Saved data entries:
= = =

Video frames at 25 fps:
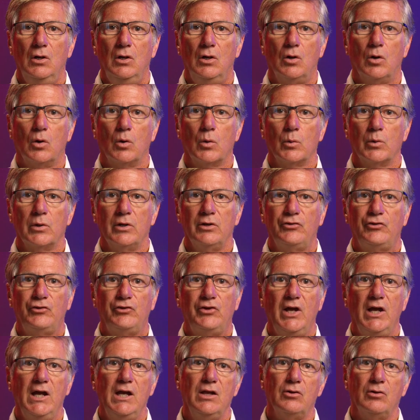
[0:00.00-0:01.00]
Or when a
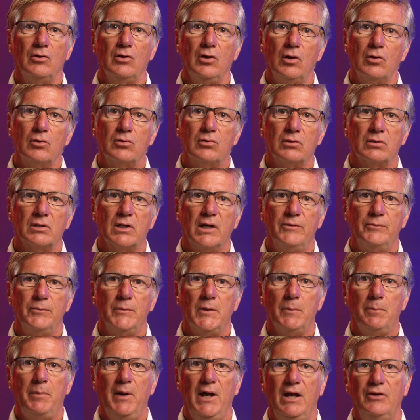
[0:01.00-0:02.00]
state or local
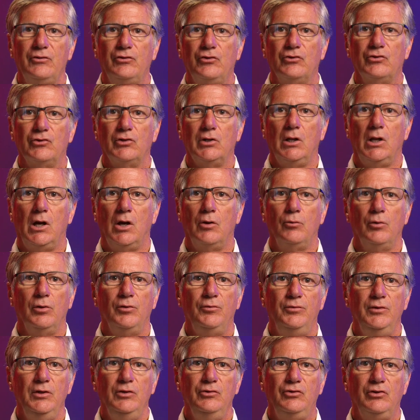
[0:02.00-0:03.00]
government passes a law
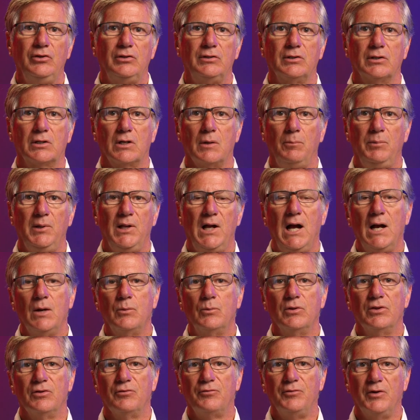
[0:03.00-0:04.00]
refusing to comply
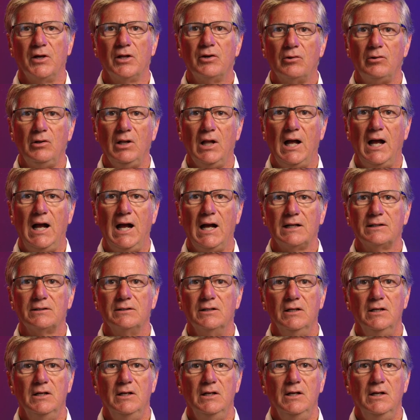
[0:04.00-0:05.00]
with a federal act,
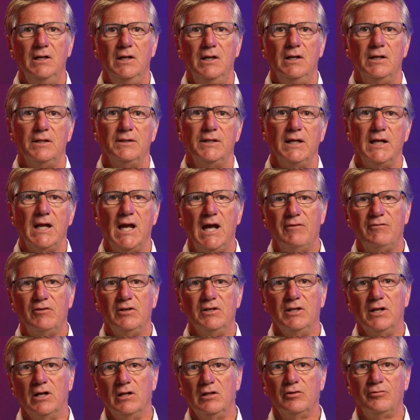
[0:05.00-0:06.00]
they
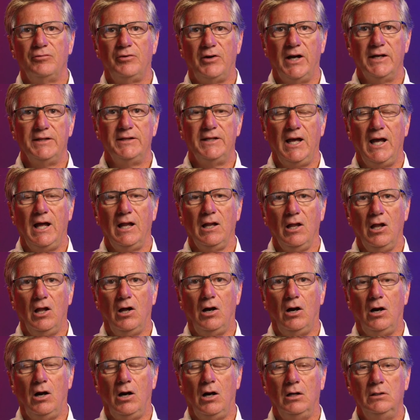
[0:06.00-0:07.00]
haven't nullified that
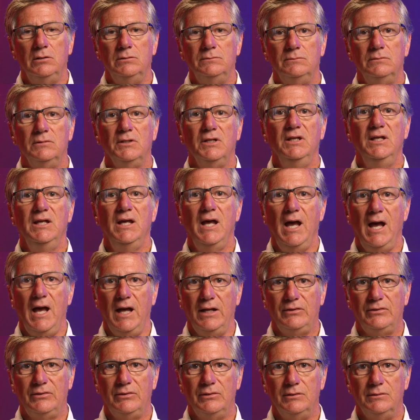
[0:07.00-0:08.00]
law
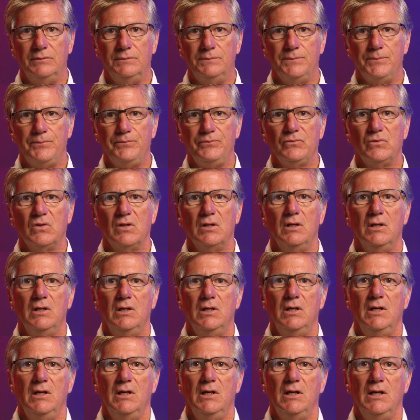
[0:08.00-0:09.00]
yet.
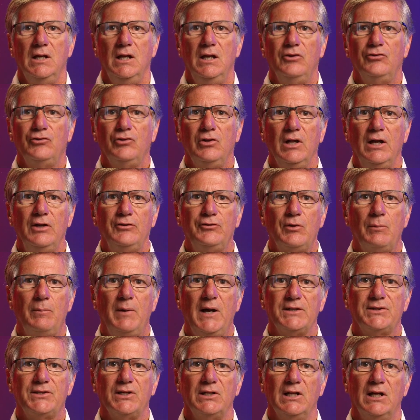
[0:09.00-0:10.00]
It is less
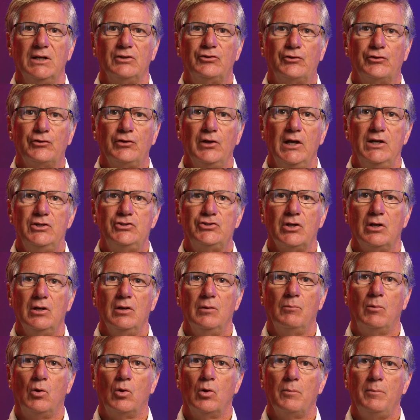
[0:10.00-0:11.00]
about the legislation
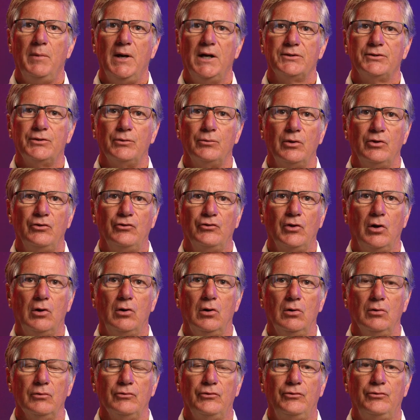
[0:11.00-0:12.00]
and more about the
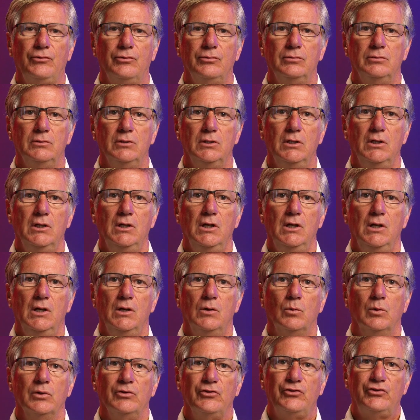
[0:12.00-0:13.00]
results.
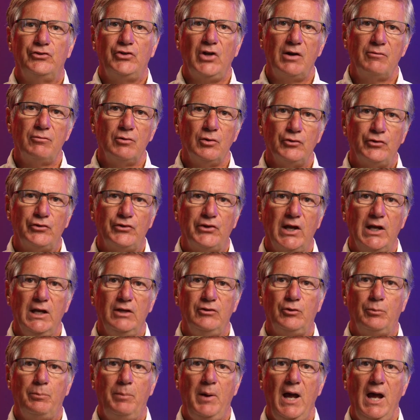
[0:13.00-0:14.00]
When several
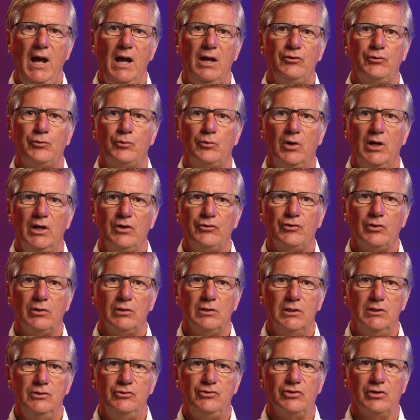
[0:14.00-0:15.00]
states pass
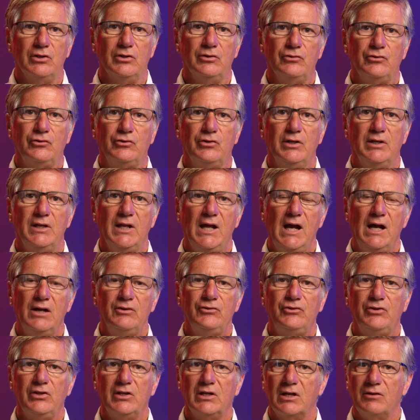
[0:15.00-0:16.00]
resolutions
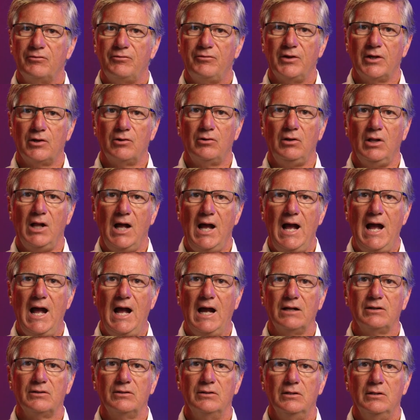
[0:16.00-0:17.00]
denouncing a federal
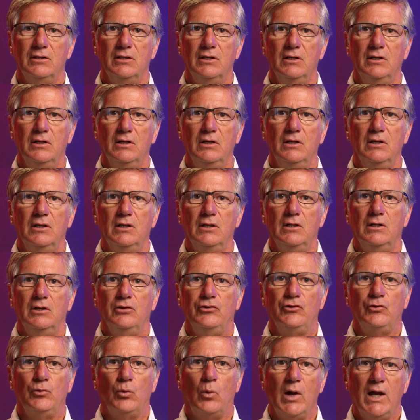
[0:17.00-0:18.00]
act,
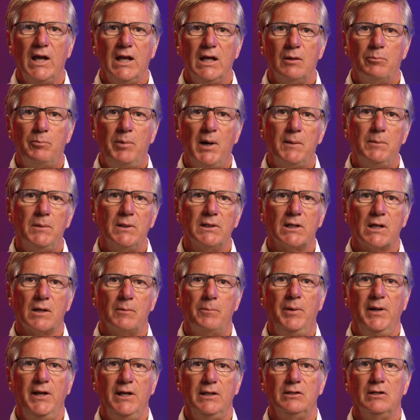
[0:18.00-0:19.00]
swaying public
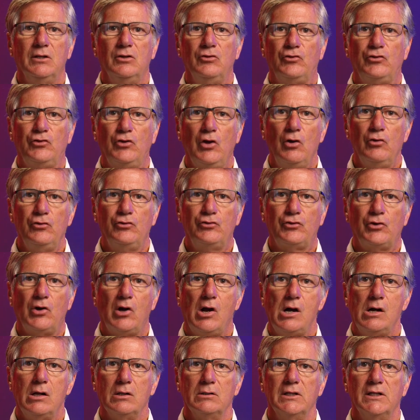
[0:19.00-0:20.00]
opinion so
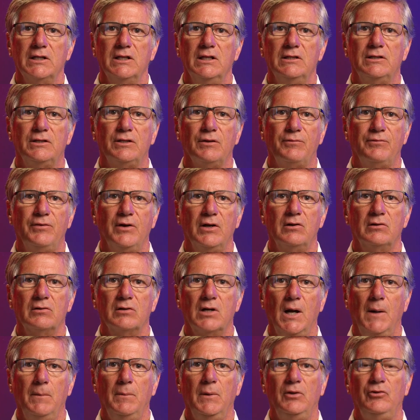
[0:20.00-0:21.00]
strongly that the federal
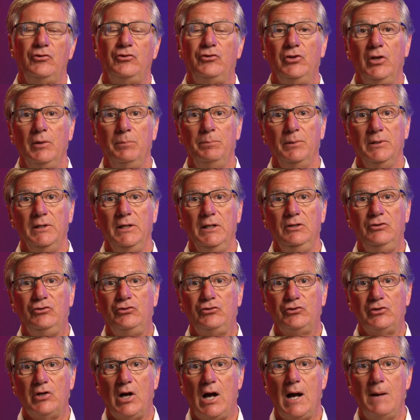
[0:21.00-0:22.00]
government simply
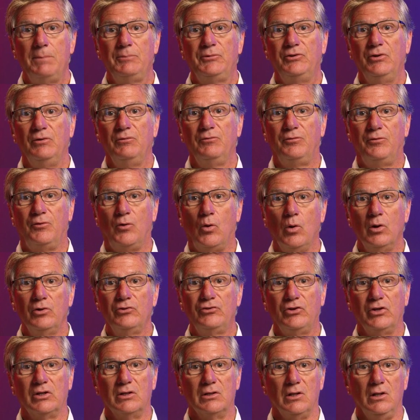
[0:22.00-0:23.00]
stops
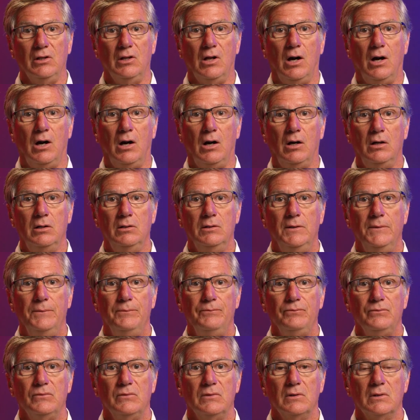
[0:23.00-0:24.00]
enforcing the law,
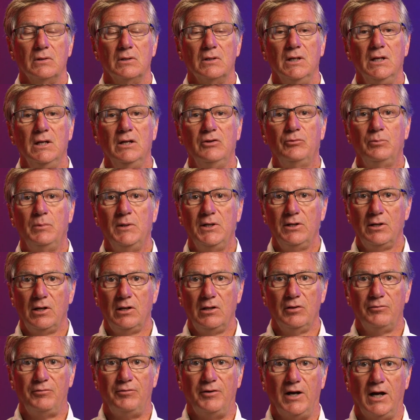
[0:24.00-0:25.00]
it has been
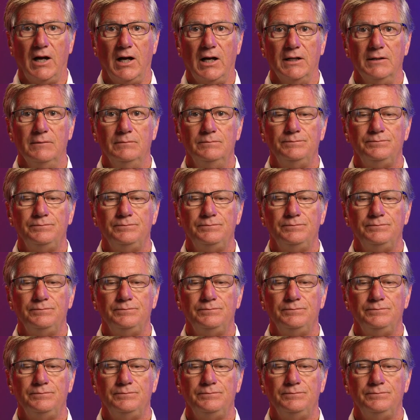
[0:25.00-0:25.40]
nullified.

= = =

» Work instruction
Needed here is only the span from the line with "[0:21.00-0:22.00]" through the last line of the entries, copied exactly with both ends and without pictures.

» Solution to the exercise
[0:21.00-0:22.00]
government simply
[0:22.00-0:23.00]
stops
[0:23.00-0:24.00]
enforcing the law,
[0:24.00-0:25.00]
it has been
[0:25.00-0:25.40]
nullified.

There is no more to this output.